Hope rubbed her eyes, glanced unenthusiastically at the list of youth hostels in the neighbourhood. Her mind began to blur. She brought her left hand up to her lips and absentmindedly chewed on the nail of her forefinger. She frowned and spat: her fingernail tasted of polish. She eyed the girl at the bar. Maybe she had some nail clippers.

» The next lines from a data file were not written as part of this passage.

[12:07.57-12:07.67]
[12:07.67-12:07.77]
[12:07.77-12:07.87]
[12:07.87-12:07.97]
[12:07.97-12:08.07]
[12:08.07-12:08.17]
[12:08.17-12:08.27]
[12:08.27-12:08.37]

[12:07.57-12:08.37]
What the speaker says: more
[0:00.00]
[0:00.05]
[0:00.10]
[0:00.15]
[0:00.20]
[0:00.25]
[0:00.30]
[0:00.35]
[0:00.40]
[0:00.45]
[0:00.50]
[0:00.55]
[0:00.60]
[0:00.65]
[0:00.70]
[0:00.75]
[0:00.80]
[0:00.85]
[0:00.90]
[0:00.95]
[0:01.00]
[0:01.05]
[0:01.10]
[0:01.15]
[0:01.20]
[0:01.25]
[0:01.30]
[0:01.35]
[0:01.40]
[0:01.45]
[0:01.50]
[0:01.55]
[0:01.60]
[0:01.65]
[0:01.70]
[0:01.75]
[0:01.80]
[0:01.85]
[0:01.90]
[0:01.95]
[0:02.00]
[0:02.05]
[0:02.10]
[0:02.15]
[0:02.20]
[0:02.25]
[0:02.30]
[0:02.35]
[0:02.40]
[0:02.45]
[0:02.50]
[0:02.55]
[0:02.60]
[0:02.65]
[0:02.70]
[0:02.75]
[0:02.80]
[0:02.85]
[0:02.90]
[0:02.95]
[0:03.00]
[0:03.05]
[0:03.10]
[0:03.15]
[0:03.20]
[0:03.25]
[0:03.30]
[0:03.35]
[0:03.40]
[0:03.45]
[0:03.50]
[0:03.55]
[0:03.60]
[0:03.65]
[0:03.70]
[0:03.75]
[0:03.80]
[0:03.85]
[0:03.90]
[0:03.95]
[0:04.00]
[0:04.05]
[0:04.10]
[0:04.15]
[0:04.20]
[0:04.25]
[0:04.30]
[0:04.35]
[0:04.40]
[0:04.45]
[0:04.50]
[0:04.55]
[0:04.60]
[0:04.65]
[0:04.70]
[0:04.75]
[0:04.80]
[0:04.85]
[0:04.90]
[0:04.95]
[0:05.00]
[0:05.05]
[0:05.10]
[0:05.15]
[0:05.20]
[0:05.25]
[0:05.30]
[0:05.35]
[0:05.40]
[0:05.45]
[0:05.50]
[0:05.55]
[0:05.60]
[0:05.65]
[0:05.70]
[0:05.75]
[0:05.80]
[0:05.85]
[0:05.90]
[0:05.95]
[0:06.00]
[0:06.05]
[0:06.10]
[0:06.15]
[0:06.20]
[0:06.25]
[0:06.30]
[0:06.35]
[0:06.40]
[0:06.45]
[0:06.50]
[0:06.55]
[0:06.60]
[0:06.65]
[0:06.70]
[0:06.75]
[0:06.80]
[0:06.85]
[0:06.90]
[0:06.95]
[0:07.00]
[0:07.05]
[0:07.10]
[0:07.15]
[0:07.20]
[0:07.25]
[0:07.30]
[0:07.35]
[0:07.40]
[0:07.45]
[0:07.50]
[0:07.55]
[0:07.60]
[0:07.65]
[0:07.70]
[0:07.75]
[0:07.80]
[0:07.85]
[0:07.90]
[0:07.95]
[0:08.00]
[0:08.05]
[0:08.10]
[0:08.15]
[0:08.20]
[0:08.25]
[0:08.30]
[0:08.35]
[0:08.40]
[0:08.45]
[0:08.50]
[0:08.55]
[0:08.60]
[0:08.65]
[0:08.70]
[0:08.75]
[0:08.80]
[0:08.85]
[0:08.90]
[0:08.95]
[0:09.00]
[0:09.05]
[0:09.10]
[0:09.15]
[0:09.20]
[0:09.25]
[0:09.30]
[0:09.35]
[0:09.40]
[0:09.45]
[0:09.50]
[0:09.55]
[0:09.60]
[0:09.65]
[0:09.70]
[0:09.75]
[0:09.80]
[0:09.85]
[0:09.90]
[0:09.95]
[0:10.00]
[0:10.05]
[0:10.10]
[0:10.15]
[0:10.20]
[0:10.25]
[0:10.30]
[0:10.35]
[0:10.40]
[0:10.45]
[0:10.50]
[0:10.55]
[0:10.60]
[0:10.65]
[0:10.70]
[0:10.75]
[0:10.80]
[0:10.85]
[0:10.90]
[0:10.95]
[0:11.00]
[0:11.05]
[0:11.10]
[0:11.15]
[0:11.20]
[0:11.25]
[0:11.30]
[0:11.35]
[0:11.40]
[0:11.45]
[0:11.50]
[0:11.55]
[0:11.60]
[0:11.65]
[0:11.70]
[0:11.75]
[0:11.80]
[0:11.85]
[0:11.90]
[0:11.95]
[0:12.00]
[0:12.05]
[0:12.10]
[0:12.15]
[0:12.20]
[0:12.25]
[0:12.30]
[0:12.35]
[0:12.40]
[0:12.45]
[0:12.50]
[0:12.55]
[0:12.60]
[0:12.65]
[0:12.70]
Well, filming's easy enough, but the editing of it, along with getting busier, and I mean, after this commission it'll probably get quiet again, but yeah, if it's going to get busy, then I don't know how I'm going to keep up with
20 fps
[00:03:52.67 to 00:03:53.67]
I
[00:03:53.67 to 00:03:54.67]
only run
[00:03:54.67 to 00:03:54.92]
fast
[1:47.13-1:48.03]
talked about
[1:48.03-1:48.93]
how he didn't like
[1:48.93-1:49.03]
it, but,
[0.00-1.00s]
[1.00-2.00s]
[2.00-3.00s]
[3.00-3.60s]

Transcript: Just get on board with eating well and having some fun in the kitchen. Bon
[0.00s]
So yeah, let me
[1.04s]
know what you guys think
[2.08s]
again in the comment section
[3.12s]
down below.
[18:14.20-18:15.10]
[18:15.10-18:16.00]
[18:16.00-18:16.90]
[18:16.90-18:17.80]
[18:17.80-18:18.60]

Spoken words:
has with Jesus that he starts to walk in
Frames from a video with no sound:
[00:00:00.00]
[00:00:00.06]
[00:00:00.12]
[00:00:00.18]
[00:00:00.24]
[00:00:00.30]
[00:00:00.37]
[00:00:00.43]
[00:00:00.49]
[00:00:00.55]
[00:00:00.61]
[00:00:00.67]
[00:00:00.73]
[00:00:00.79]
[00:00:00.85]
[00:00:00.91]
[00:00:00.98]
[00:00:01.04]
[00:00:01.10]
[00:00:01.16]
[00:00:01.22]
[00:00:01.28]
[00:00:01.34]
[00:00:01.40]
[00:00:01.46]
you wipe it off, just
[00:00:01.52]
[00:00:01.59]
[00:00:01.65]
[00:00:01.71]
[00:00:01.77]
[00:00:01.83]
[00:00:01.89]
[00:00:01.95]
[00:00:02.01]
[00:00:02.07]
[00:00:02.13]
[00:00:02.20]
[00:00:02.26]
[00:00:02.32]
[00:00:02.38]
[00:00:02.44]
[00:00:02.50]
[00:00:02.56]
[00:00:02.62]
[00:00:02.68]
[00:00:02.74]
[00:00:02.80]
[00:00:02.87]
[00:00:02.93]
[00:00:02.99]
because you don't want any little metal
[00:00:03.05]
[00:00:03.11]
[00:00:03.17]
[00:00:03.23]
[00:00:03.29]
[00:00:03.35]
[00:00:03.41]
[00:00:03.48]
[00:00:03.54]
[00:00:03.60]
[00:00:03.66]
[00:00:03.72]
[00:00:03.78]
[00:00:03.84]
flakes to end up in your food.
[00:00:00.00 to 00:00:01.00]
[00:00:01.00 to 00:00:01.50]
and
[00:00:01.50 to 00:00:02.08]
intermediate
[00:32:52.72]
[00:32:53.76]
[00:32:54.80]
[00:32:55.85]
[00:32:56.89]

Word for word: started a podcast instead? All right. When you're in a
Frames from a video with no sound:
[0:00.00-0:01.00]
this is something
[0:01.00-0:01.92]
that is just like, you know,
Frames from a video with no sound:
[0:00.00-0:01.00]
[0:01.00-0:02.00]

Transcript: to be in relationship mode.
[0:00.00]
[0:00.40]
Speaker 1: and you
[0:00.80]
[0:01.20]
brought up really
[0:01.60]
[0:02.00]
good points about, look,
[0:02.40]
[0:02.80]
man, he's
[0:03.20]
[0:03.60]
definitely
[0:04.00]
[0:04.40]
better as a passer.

She dropped all her change into the pay phone and punched in the Bunker’s number. A few seconds went by. An operator eventually took the call and launched into a non-stop explanation in high-speed Japanese. Something was obviously amiss. The number may have been incomplete, or she had not put in enough yen or, then again, maybe the tectonic plate of North America had sunk into the magma.
She looked at the
Rough Planet
table of contents, found the “How to dial a telephone number” section, sighing. She would have to learn everything over again from scratch.
A huge weight bore down on her shoulders. She was done in, no longer willing to struggle against matter, let alone a Japanese telephone operator. She hung up. Yawned. Leaned against the wall. She gently let herself slide down and dropped onto her heels with her eyes shut. “Just a quick nap,” she muttered. “A quick tiny little nap.”
64. 1945
Hope opened her eyes in a panic. She was lying on a futon under a heavy quilt. Where was she?
She propped herself up on one elbow and looked around: tatami, sliding rice paper doors, cabinets camouflaged in the walls—a veritable museum of traditional Japanese architecture. There was a bathroom at one end and a kitchenette at the other, with a fireplace unobtrusively heating the apartment.